ONC leveraged its expertise as a coordinator by bringing together a technical expert panel (TEP) to assist in the development of five use cases for new module development from three categories; opioids, pediatrics, complex care needs. To ensure that the modules generate data fitting the needs of patient-centered outcomes researchers, the TEP included representation from relevant researchers so they can provide input regarding the design of a given module. Some initial applications of the generated synthetic data include identification of effective prevention methods, treatments, or interventions, such as assessments related to controlled substance prescriptions that reduce the impact of mental and substance use disorders. Similarly, patient-centered outcomes research (PCOR) researchers may use the synthetically generated data from the other module categories to simulate care interventions, analyze longitudinal patient progress, and potentially incorporate patient reported outcomes.


A synthetic data engine is a potentially important piece of the greater PCOR data infrastructure because it provides PCOR researchers with a low risk, readily available synthetic data source complementing their use of real clinical data and enhancing their ability to conduct rigorous analyses and generate relevant findings that can inform health and treatment decisions.

Project Objectives:

  • Enhance Synthea™ by developing or updating five to seven data generation modules for opioid, pediatric, and complex care use cases to increase the number and diversity of synthetic patient health records.
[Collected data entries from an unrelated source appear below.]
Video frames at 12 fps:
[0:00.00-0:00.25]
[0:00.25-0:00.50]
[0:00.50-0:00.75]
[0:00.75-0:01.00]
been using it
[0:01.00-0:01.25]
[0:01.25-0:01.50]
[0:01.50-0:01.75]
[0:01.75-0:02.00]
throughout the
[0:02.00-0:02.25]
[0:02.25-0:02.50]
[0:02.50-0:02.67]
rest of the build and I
  • Administer a prize competition (“challenge”) to encourage researchers and developers to validate the realism of the generated synthetic health records.

  • Support awareness and use of Synthea™ including its updated modules, module builder and the generated synthetic data through various dissemination mechanisms.
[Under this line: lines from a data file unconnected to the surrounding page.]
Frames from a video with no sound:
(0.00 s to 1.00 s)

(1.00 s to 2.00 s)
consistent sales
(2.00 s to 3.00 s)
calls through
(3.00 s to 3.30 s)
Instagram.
  • The project team convened a Technical Expert Panel (TEP) comprised of diverse stakeholders representing viewpoints external to the federal government to provide their respective insights and subject matter expertise.
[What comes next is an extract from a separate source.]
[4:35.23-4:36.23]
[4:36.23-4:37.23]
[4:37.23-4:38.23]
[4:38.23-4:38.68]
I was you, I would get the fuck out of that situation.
  • The team developed Synthea™ clinical modules for five uses cases: cerebral palsy, prescribing opioids for chronic pain and treatment of opioid use disorder, sepsis, spina bifida, and acute myeloid leukemia.

  • The project team hosted the Synthetic Data Validation Challenge to engage innovators, providers, researchers, and technology developers to develop solutions that enhance Synthea™ or demonstrate novel uses of Synthea™-generated synthetic health data. The challenge awarded six winners with novel solutions.

  • The team conducted a demonstration study using data from the Acute Myeloid Leukemia Synthea™ module to evaluate the utility of Synthea™ for use in simulation studies.





Below is a list of ASPE-funded PCORTF projects that are related to this project

Building Infrastructure and Evidence for COVID-19 Related Research Using Integrated Data – Conducted by the Centers for Disease Control and Prevention (CDC) National Center for Health Statistics (NCHS), the National Hospital Care Survey (NHCS) provides data on health care delivery in hospital-based settings. Patient-level identifiers collected by the NCHS enable the linkage of data from hospital-based settings to other data sources. To protect confidentiality, these linked data are only available in restricted-use files. This project will reduce barriers to data access by developing publicly available synthetic linked data products. The synthetic data products will expand the utility of data linkages for researchers to investigate a range of PCOR questions and provide timely data about the COVID-19 pandemic.

PCOR: Privacy and Security Blueprint, Legal Analysis and Ethics Framework for Data Use, & Use of Technology for Privacy - Patient level data are essential to understanding and improving health outcomes. These data must be made available to researchers in a way that ensures the protection of patient privacy while providing sufficient granularity to allow meaningful research questions to be assessed. However, current laws and policies around the use of patient level data are nuanced and sometimes conflicting, creating confusion for researchers, providers, and patients. This project was a collaborative effort between the ONC and CDC to conduct research and create resources to improve the privacy of patients and their data.